李玩虽说是个庸才,但是无故做出这等事必然是有其缘由,他便让人去查了那对夫妇的底细。不查不知道,一查就——有戏了。
那对夫妇居然也是自东洲来,裴夫人也是东洲人,又联想到那县官所言……他心中猜测这其中莫非有什么关联不成?
谁知那夫妇风口太严,打探不出来消息。
元护不想错过这到手的肉,亲自出马——套李玩的话。
李玩也是个小心谨慎的人,可是始终不是元护这样能在官场中翻手为云覆手为雨,且与他爹一个等级的人对手。
官场上大鱼吃小鱼的事司空见惯。稍有不慎,棋错一招,就会被吃个干干净净。
元护知道李玩庸庸碌碌,胆小如鼠,如今能有这样的地步和成就离不开他那手段雷厉风行的父亲的铺垫和靠着裴玄道那棵大树。如今两人都被他打落西山,他也只是个小喽啰,掀不起大风大浪。所以为了保全自己,必然会对他屈膝。
只是令他意外的是,李林载那只老狐狸竟然连儿子都瞒得密不透风,说明这事对他来说举足轻重,甚至是——可至永不翻身的地步。
他瞬时想到一出好计策。
元护装出一副早已得知真相的样子,对李玩旁敲侧击的试探。
李玩虽不明其中真相,但是他并不想被元护知道他的无知。他不得不装成一个局中人,做了副不明局中事的模样。

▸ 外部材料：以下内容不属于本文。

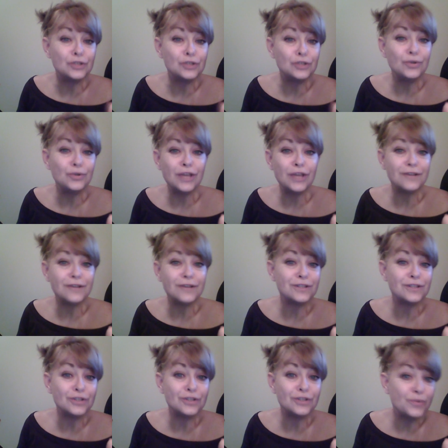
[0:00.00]

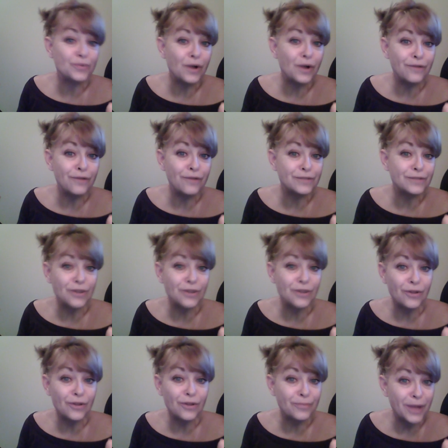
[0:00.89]
2012 is
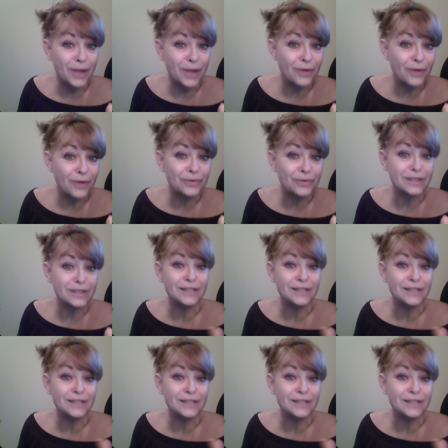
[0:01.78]
all about,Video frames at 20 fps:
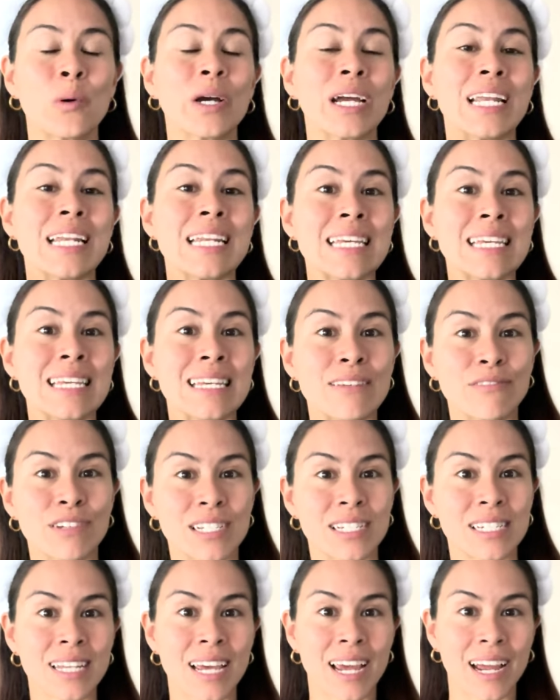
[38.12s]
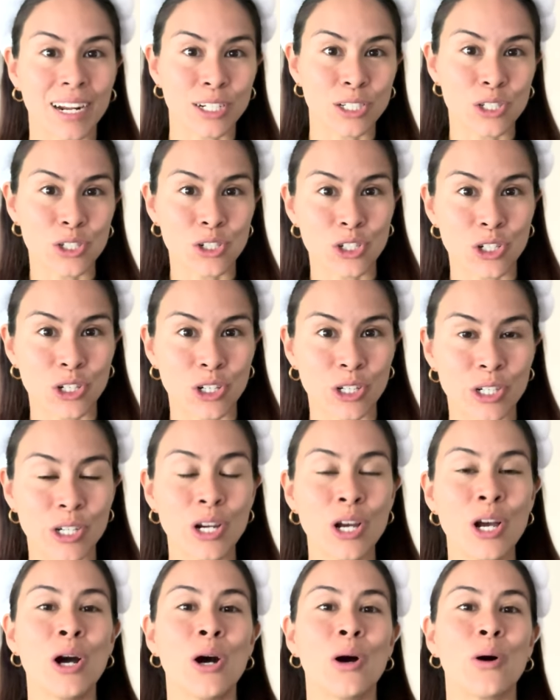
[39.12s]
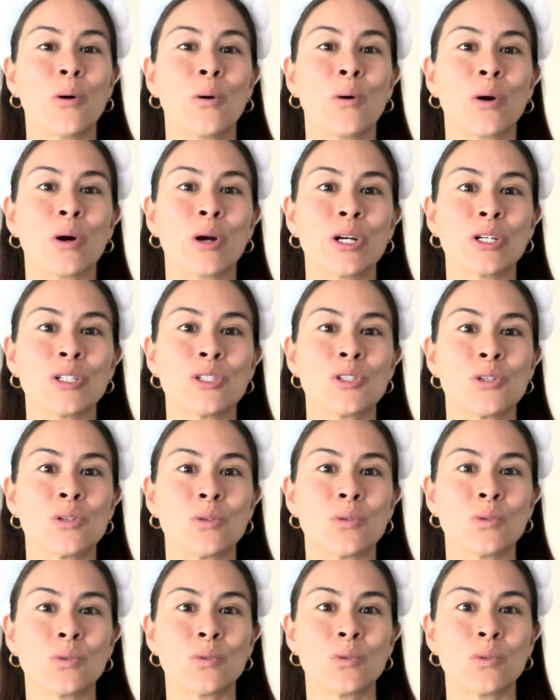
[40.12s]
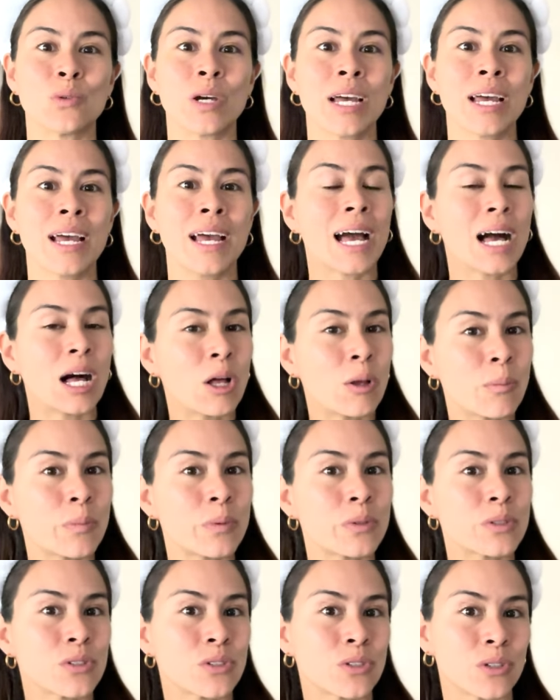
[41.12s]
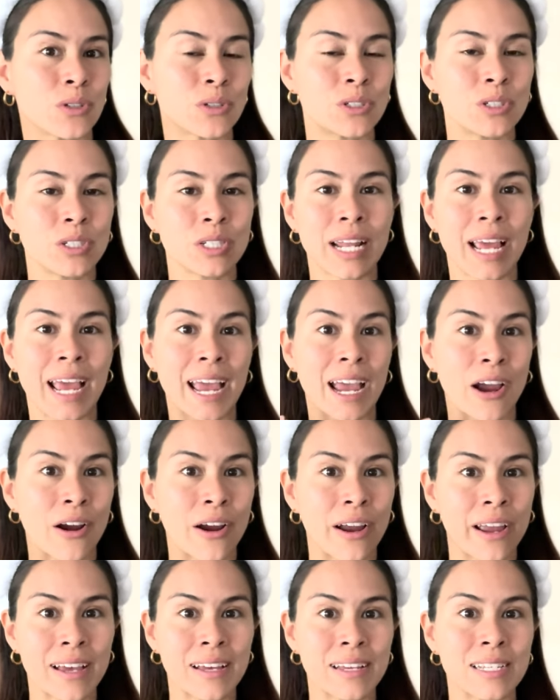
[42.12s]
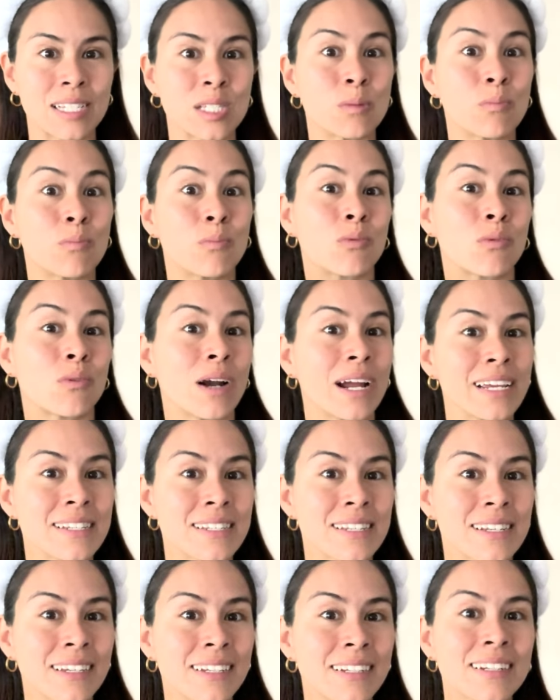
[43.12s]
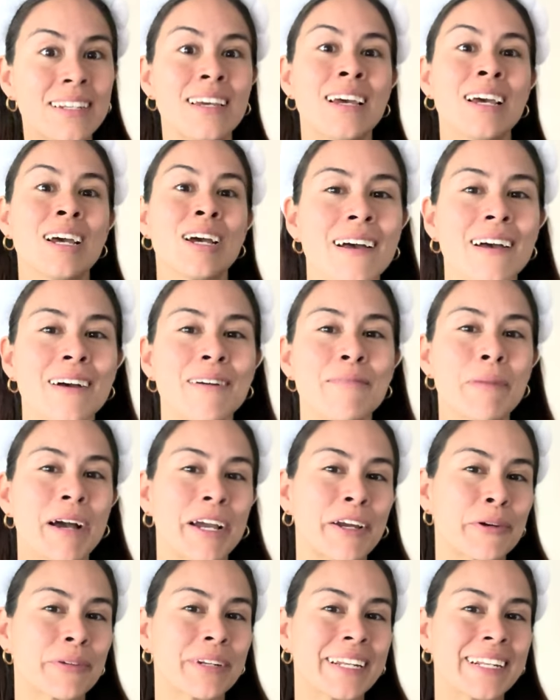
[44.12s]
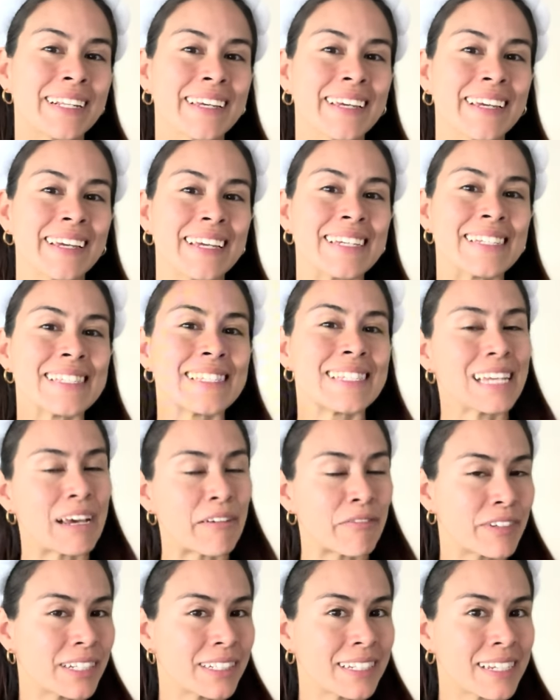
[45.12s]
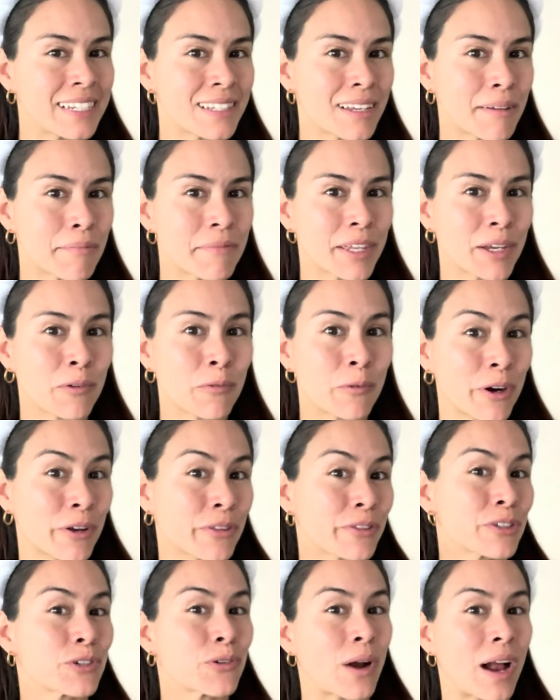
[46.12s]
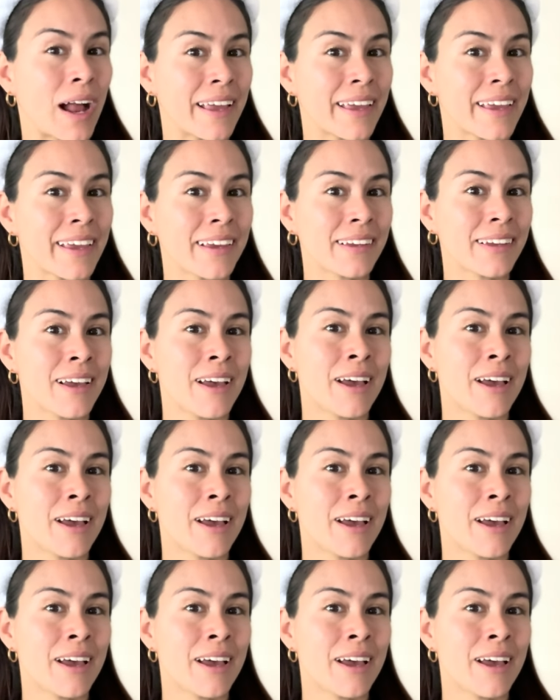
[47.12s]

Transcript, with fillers: and even texture or to help certain areas brighten, Microneedling is definitely something worth trying.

元护对他的表示似信非信。决定先放他一马,然后迅速派人紧紧跟踪他,监视他事后动作。
李玩深知元护对他出手是早晚的事,只是不想这风雨来得这般快。
被他计设实是迫于无奈。
没有裴相掣肘的元护在朝中就是吃人饕餮,笑里藏刀。
看着周围的同期的同伴下场愈发凄凉他心有胆怯。
元护约他茶肆闲谈。
李元两家势不两立,元护与他有何可聊?
他知道事情不会只是试探那么简单。
然而该来的总会来,躲避并不能解决问题。
若是他父亲对他没有任何隐瞒的话也许结果并不会像这般不可收拾。
元护告诉他裴夫人的眼睛是他父亲所作所为,若不如此,他便不可能走到这样的地位。
李玩以为他是胡言乱语,然而元护让他解释无故出现在他家门口的流民。
他哑口无言,他并不知道那对像叫花子的流民有什么身份,可他不会承认他不知道。于是他打算糊弄过去,编了一些听上去与元护告诉他的那些荒诞的事没有任何关系的理由。
元护看他的眼神似信非信,可是他放了一马。
他迅速骑马回家。不管元护所言之事真假何如,这事情一旦泄露后果不堪设想,所以他要悄悄瞒下他做的事,不敢向父亲承认。于是匆匆动了暗卫去追杀那对流民夫妇。
无论那对夫妇有没有将这些外传出去,他只要最后的结果——死无对证。
可是李玩并不知道,他早已毫不犹豫一脚跳入元护挖好的陷阱。
元护对于李玩少了一根他老子那样的筋很是开心。先不论事情始末究竟如何,至少李玩所作所为都证明李家定然对裴夫人下过毒手,而且是瞒着裴玄道。
顺着李玩的手他还收买了那对落难夫妇。
世间的人大多如此,要么是要钱,要么是要命。
所以为了躲避李家的追杀和他开出的条件,宋练对他全述了李家买凶杀裴夫人的始末。
元护始终觉着打倒对手不一定要多么精彩的手段,有时候只要比对手多掌握了一些他所不知的资源,再将这些好好利用,对其施治,便可以手到擒来。
可是这样的机会也要讲究所谓的“天时、地利、仁和。”
也正是因为他精于此道,所以才会得之于手而应于心。
李裴之间他已浇下反目的火油,剩下的……便是扔下一把烈火。
破败院落中刀影如风,掠起残叶纷飞,碎屑飘落如雨。
元护站在庭院外旁观着,仿佛看到燃起的烈火。